Optimize `escape_ascii` using a lookup table
Based upon my suggestion here: https://github.com/rust-lang/rust/pull/125340#issuecomment-2130441817
Effectively, we can take advantage of the fact that ASCII only needs 7 bits to make the eighth bit store whether the value should be escaped or not.

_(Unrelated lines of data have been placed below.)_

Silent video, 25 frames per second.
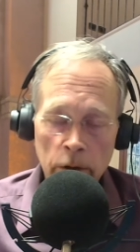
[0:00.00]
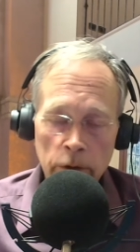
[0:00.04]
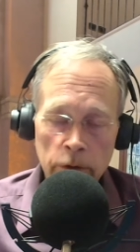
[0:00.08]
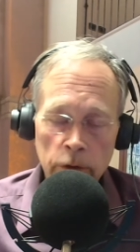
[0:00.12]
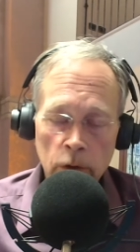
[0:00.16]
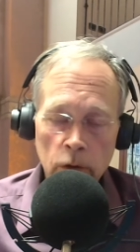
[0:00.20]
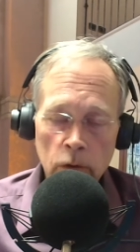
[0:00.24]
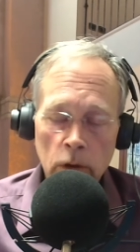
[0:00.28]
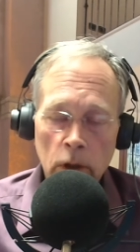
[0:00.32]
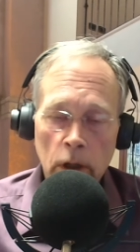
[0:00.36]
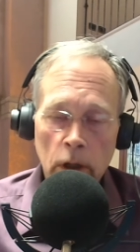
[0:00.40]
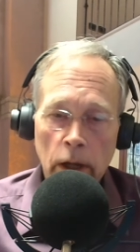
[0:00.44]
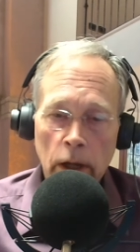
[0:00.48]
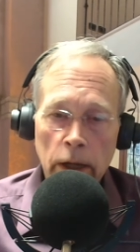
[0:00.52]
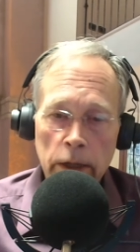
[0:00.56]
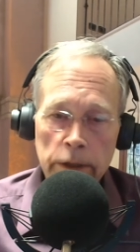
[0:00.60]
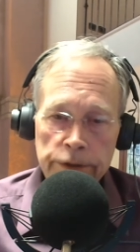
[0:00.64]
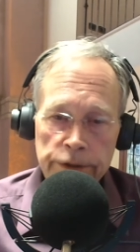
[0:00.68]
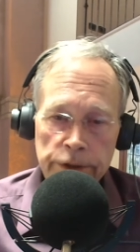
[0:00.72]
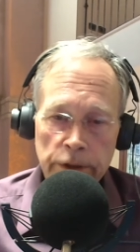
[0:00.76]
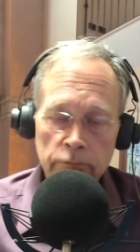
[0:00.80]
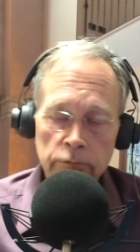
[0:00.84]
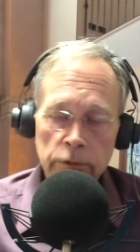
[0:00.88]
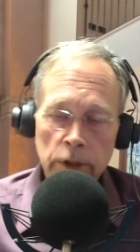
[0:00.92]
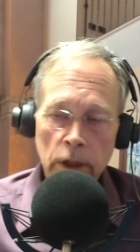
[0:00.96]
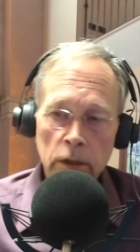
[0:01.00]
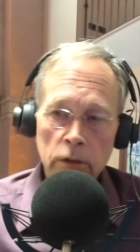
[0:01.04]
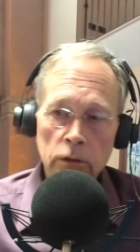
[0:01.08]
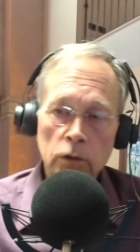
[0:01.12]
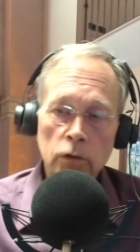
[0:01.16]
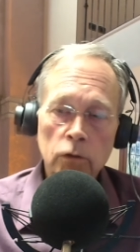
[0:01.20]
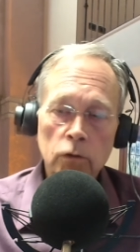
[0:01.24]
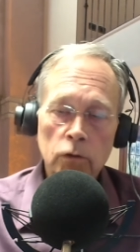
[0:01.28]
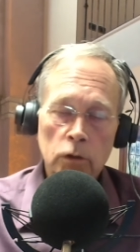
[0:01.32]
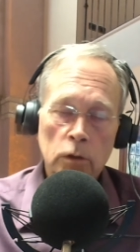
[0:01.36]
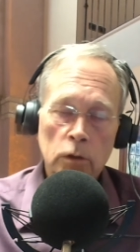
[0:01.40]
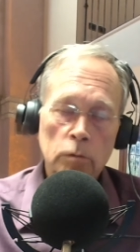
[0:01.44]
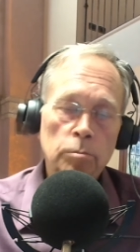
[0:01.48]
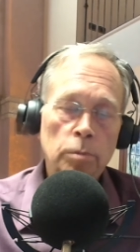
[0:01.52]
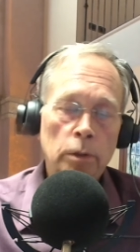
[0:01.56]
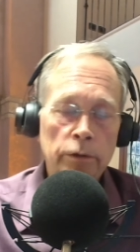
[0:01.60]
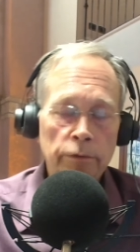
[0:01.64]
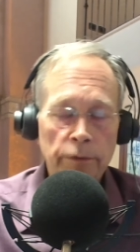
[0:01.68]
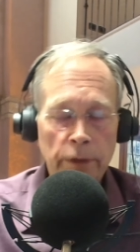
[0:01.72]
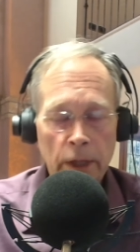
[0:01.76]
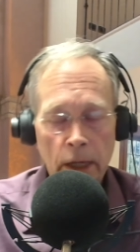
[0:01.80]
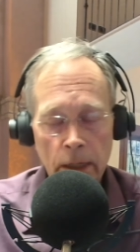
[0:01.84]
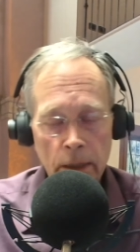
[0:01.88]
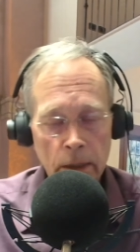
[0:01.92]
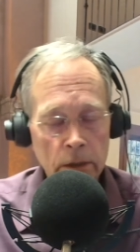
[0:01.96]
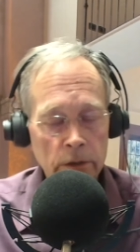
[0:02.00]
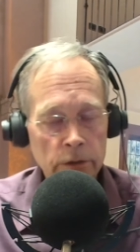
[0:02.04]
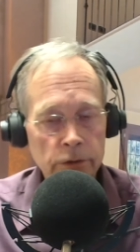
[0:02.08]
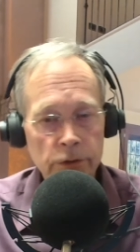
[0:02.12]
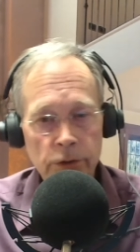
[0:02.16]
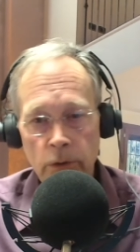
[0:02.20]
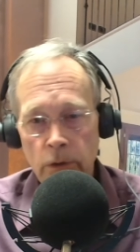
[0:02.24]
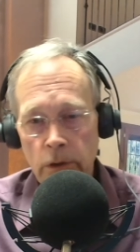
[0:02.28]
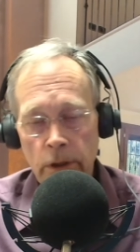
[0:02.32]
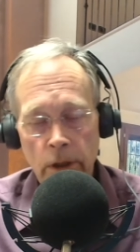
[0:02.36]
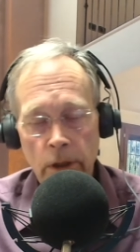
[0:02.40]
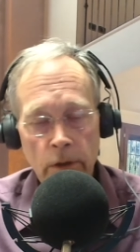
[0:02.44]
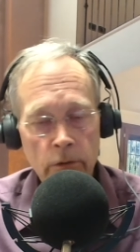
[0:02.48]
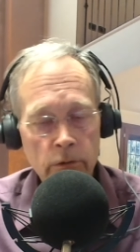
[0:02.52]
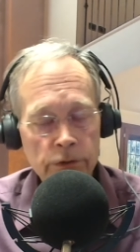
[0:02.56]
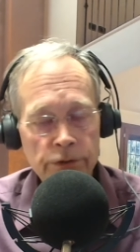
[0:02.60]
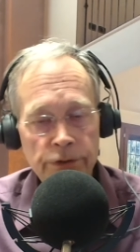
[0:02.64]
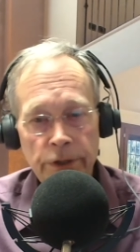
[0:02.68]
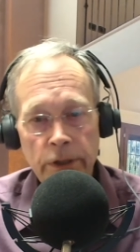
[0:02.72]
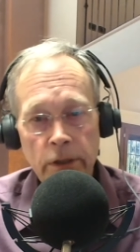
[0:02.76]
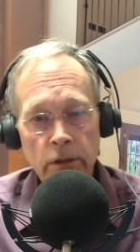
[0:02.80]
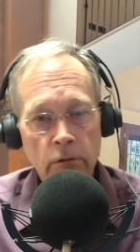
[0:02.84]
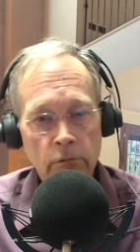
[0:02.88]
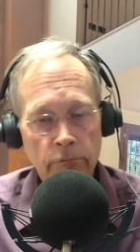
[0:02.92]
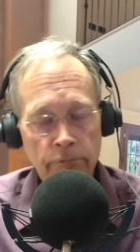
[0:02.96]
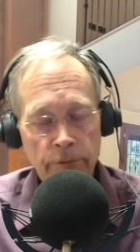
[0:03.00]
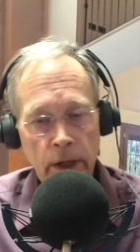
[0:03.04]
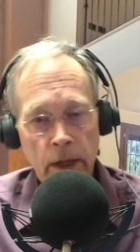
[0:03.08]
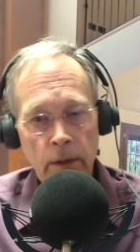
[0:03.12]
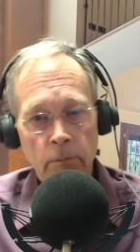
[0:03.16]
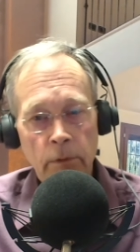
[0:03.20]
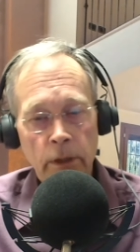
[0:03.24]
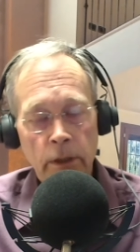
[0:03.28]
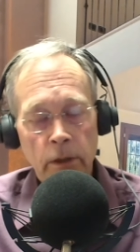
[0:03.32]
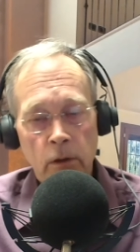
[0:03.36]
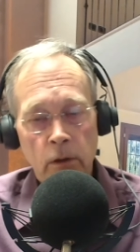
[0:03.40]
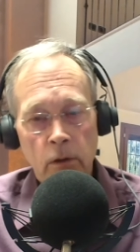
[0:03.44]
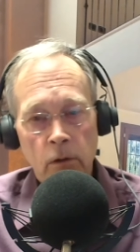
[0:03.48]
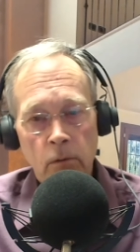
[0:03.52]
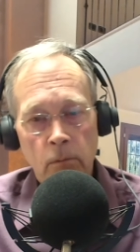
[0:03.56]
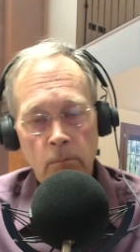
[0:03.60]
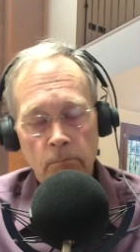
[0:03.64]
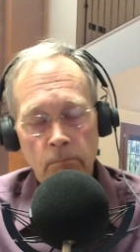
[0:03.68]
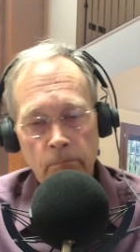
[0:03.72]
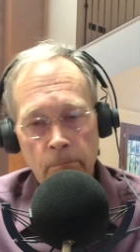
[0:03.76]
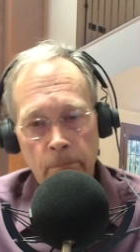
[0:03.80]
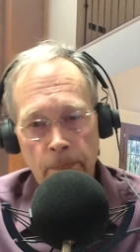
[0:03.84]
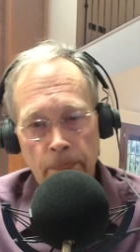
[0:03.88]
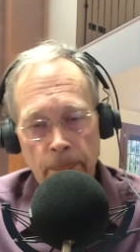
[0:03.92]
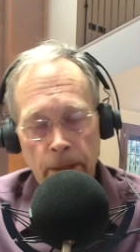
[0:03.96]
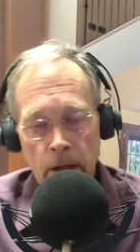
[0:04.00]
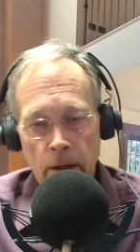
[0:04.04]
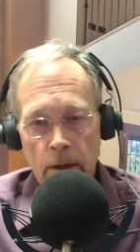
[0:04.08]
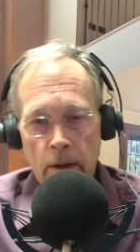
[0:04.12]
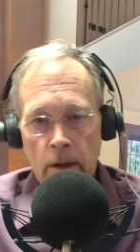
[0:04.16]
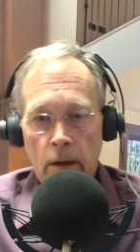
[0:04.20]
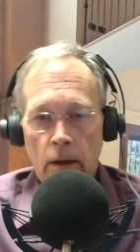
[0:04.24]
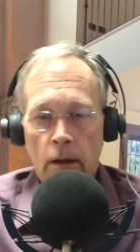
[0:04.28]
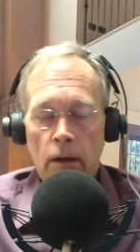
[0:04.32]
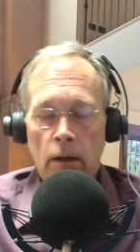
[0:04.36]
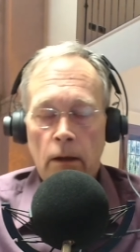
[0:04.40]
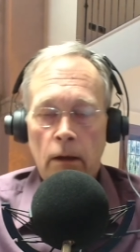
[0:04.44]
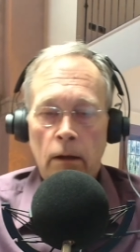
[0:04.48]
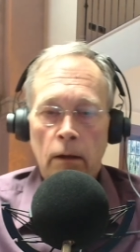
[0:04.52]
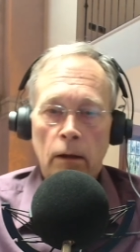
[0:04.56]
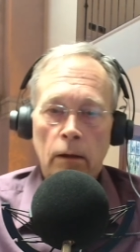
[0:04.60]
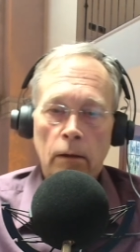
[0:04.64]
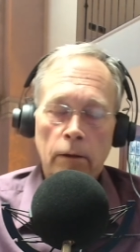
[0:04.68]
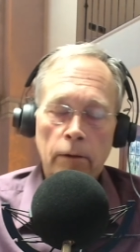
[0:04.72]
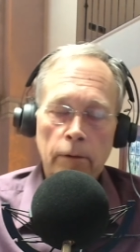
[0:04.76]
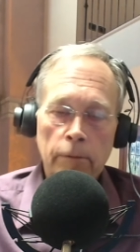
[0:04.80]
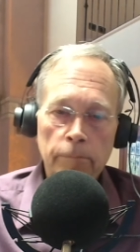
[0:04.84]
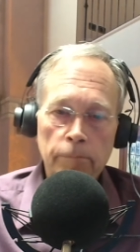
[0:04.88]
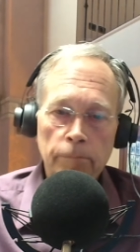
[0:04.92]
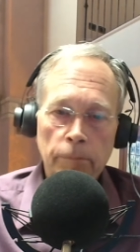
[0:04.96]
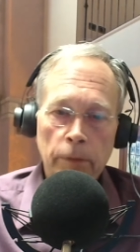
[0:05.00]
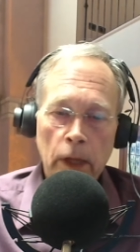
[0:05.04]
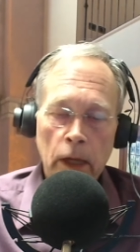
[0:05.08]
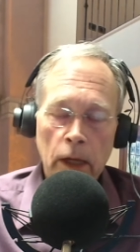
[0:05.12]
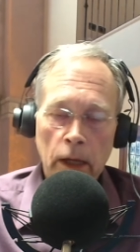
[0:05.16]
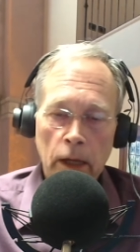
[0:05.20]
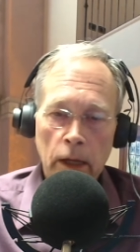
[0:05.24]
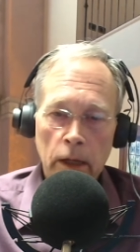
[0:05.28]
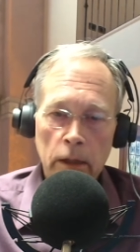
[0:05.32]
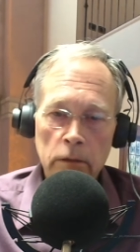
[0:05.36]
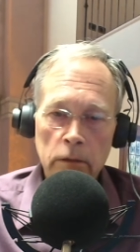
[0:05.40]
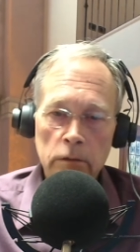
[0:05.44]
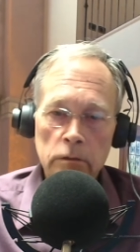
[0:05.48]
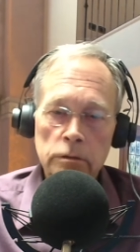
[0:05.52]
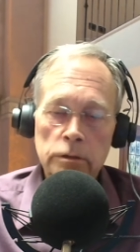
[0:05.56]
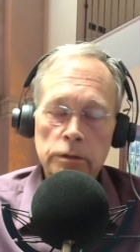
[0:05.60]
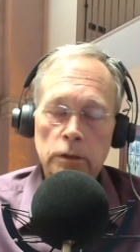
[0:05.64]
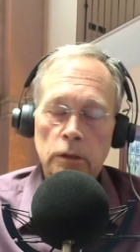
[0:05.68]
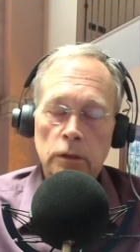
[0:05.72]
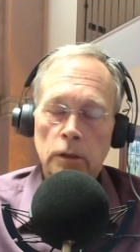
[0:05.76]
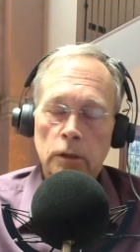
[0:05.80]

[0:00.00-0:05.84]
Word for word: new clients have done, you could put that into another single-family home. And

This adds a 256-byte lookup table, but 256 bytes *should* be small enough that very few people will mind, according to my probably not incontrovertible opinion.
The generated assembly isn't clearly better (although has fewer branches), so, I decided to benchmark on three inputs: first on a random 200KiB, then on `/bin/cat`, then on `Cargo.toml` for this repo. In all cases, the generated code ran faster on my machine. (an old i7-8700)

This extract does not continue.